Fri 11 Nov 2016
JOHN CREASEY – Hang the Little Man. Charles Scribners Sons, US, hardcover, 1963. Berkley F1280, US, paperback reprint, October 1966. First published in the UK: Hodder & Stoughton, hardcover, 1963.
Although published in the early 1960s, Hang the Little Man has a really old-fashioned feel to it. That may be in part because the crimes involved are so relatively unimportant. A series of robberies from small neighborhood grocery shops (the little men of the title) are taking place all across London. All that are taken are cigarettes and whatever cash is found in the drawers.
Superintendent Roger “Handsome” West suspects that these thefts are not the actions of lone individuals, but rather that some mastermind is behind them. It is not until one woman alone in her shop is murdered that West’s superiors yield to his arguments and allow him to set up a task force to find out who’s responsible.
And somehow author John Creasey manages to build into his tale enough twists and turns to fill out a novel, and I feel I must warn you that not everyone manages to get through it alive or not seriously maimed, beginning with the first victim, a wife pregnant with the couple’s first child. Make that two victims.
It all makes for interesting but rather shallow reading, with an ending that comes with a huge explosion of action and confusion that sorts itself at the very end with some surprising … well, let’s say perhaps my suspicions were correct. Creasey had something up his sleeve all along.

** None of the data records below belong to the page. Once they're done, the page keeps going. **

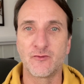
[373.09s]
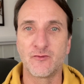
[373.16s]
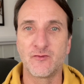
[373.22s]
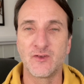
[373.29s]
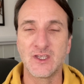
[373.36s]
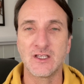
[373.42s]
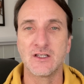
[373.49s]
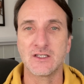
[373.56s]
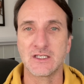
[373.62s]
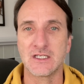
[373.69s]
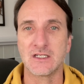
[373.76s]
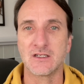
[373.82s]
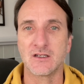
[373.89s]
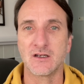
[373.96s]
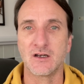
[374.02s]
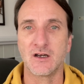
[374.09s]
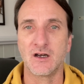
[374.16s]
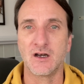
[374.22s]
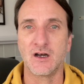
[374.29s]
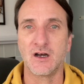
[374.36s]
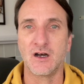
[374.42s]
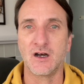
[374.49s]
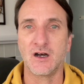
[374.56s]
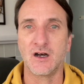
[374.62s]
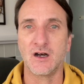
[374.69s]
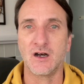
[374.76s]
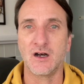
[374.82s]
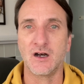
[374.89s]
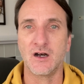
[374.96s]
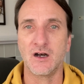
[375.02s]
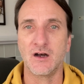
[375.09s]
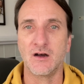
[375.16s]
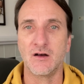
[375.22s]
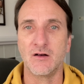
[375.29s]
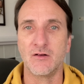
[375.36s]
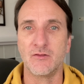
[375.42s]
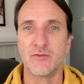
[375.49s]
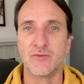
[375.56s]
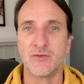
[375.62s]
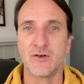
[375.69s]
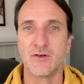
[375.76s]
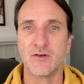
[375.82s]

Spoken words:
feeling of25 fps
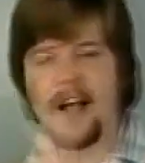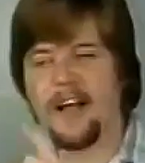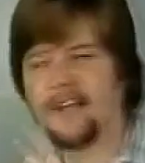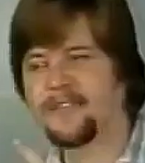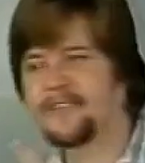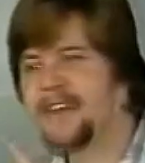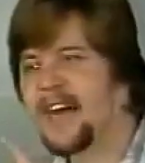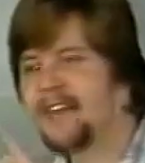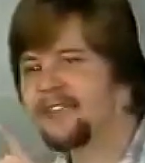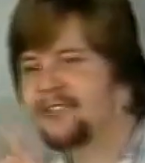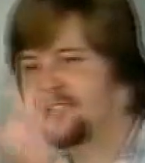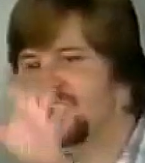
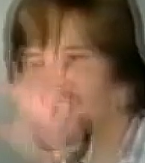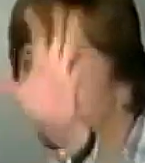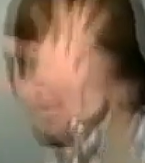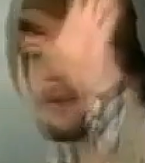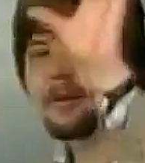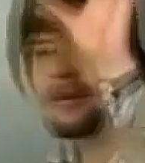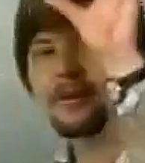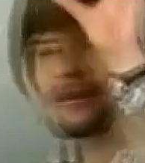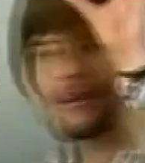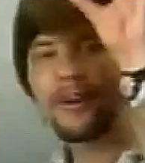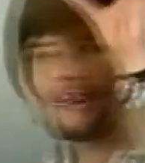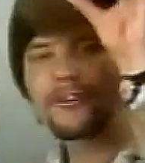That
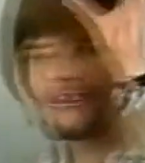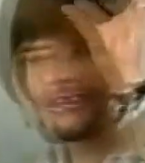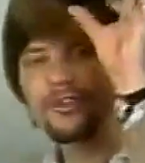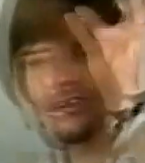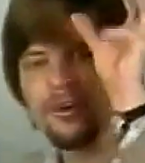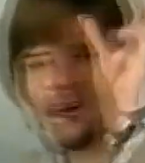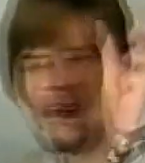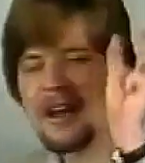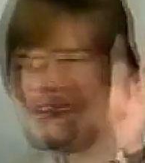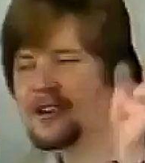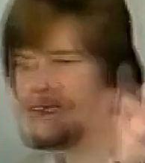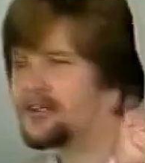thing was a
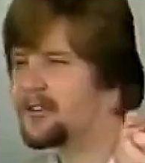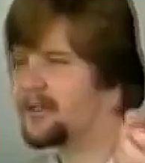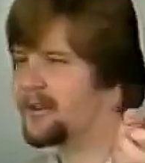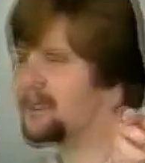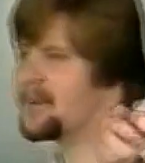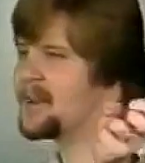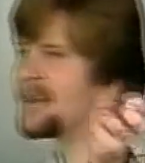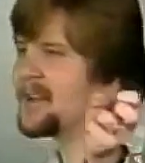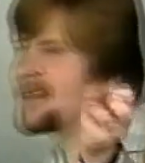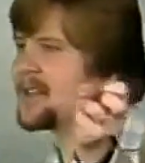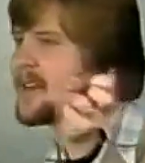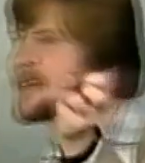treasure to
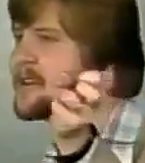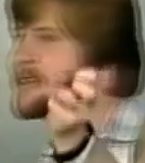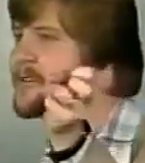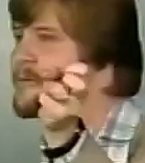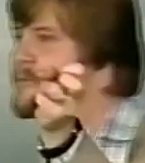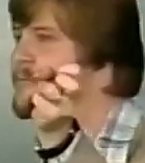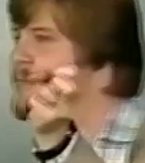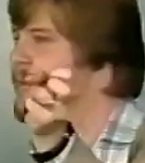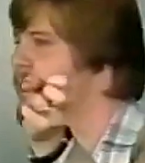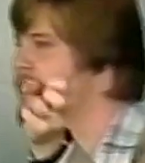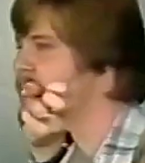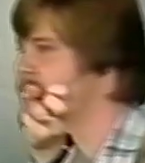me that
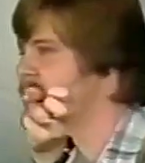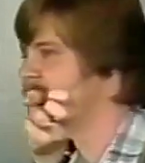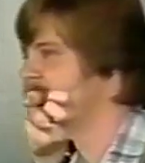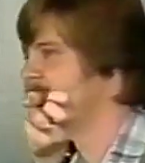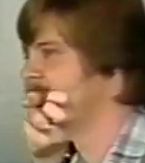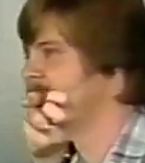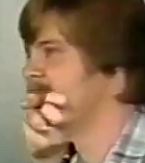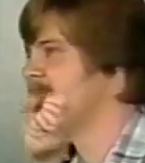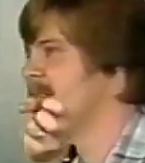you broke.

November 11th, 2016 at 10:02 pm
My first Creasey was a West novel that opened in the Middle East with this attractive British couple on vacation getting involved with the kind of situation you would expect in a Hitchcock film … And then he killed them brutally.
I was hooked to the last page. Whatever his flaws he knew how to create attractive people, involve you in their problems, and drive home the suspense.
Shallow? Yes, it’s British pulp fiction, slick and fast paced, sometimes a tad sloppy, but Creasey was a born storyteller with a gift for creating attractive protagonists, and while the manipulation may be too obvious at times, it is so painless, an accompanied by enough thrills, I could never complain.
November 12th, 2016 at 2:35 am
Agreed. The first Inspector West that I read was …AT BAY (USA: THE BLIND SPOT), where the main character is temporarily blinded in an attack. I simply couldn’t just put the book down without finding how it ended, and I’ve never started a Creasey where that didn’t happen. His reputation suffered because of the incredible output, and his sales fell after his death for the simple reason that the second-hand market was so flooded with his stuff. Back in the ’80s there were omnibus editions of authors like Frederic Brown and Anthony Boucher which served as terrific entry points into their work. Time something similar was done for Creasey?